๐Ÿค– AI-Generated Content

This documentation was generated with AI assistance and is still being audited. Some, or potentially a lot, of this information may be inaccurate. Learn more.

provide.foundation.archive.tar

Classes

TarArchive

Bases: BaseArchive

TAR archive implementation.

Creates and extracts TAR archives with optional metadata preservation and deterministic output for reproducible builds.

Functions
create
create(source: Path, output: Path) -> Path

Create TAR archive from source.

Parameters:

Name Type Description Default
source Path

Source file or directory to archive

required
output Path

Output TAR file path

required

Returns:

Type Description
Path

Path to created archive

Raises:

Type Description
ArchiveError

If archive creation fails

Source code in provide/foundation/archive/tar.py
def create(self, source: Path, output: Path) -> Path:
    """Create TAR archive from source.

    Args:
        source: Source file or directory to archive
        output: Output TAR file path

    Returns:
        Path to created archive

    Raises:
        ArchiveError: If archive creation fails

    """
    try:
        ensure_parent_dir(output)

        with tarfile.open(output, "w") as tar:
            if source.is_dir():
                # Add all files in directory (consistent with ZIP behavior)
                for item in sorted(source.rglob("*")):
                    if item.is_file():
                        arcname = item.relative_to(source)
                        self._add_file(tar, item, arcname)
            else:
                # Add single file
                self._add_file(tar, source, source.name)

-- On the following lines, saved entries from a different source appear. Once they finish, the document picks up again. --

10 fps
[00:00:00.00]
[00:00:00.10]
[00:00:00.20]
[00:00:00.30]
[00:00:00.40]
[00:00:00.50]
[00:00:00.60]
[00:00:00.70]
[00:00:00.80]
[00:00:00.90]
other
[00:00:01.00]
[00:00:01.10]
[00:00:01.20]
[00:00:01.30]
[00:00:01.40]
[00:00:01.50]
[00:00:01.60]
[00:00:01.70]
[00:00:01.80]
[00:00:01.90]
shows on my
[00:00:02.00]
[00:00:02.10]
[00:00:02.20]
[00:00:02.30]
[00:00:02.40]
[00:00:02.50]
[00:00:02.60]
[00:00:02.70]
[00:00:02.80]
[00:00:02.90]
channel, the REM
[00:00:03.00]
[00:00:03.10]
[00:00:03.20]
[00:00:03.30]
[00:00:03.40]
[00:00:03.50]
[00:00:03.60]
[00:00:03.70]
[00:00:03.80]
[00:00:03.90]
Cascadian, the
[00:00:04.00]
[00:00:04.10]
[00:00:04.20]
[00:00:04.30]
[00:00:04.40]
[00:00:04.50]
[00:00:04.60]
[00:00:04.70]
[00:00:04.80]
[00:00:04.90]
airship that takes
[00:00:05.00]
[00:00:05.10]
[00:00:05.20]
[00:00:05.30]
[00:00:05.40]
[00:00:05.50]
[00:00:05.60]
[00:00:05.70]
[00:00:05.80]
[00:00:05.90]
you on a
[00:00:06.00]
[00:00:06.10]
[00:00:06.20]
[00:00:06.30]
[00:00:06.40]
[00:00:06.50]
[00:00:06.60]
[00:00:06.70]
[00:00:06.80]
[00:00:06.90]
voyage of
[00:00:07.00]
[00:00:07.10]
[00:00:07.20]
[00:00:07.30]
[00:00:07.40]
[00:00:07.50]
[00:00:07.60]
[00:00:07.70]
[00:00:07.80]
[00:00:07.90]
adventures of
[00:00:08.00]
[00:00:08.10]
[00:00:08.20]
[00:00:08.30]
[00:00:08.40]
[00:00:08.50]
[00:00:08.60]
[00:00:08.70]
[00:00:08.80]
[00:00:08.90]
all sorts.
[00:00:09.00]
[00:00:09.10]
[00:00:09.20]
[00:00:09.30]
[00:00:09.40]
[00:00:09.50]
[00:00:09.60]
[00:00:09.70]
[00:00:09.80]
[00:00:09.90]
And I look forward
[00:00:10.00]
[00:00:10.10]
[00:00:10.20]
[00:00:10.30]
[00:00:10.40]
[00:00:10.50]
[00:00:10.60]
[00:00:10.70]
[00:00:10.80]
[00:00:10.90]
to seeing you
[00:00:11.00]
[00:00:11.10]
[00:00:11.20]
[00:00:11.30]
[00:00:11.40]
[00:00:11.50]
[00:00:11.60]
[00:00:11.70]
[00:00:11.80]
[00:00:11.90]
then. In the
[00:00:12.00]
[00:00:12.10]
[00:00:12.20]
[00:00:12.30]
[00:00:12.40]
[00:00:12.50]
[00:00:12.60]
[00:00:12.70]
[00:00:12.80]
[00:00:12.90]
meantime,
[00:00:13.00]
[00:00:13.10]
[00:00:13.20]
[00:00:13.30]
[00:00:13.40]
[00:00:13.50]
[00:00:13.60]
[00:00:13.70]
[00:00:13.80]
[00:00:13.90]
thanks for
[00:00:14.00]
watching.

        log.debug(f"Created TAR archive: {output}")
        return output

    except OSError as e:
        raise ArchiveIOError(f"Failed to create TAR archive (I/O error): {e}") from e
    except Exception as e:
        raise ArchiveError(f"Failed to create TAR archive: {e}") from e
extract
extract(
    archive: Path,
    output: Path,
    limits: ArchiveLimits | None = None,
) -> Path

Extract TAR archive to output directory with decompression bomb protection.

Parameters:

Name Type Description Default
archive Path

TAR archive file path

required
output Path

Output directory path

required
limits ArchiveLimits | None

Optional extraction limits (uses DEFAULT_LIMITS if None)

None

Returns:

Type Description
Path

Path to extraction directory

Raises:

Type Description
ArchiveError

If extraction fails, archive contains unsafe paths, or exceeds limits

Source code in provide/foundation/archive/tar.py
def extract(self, archive: Path, output: Path, limits: ArchiveLimits | None = None) -> Path:
    """Extract TAR archive to output directory with decompression bomb protection.

    Args:
        archive: TAR archive file path
        output: Output directory path
        limits: Optional extraction limits (uses DEFAULT_LIMITS if None)

    Returns:
        Path to extraction directory

    Raises:
        ArchiveError: If extraction fails, archive contains unsafe paths, or exceeds limits

    """
    if limits is None:
        limits = DEFAULT_LIMITS

    try:
        output.mkdir(parents=True, exist_ok=True)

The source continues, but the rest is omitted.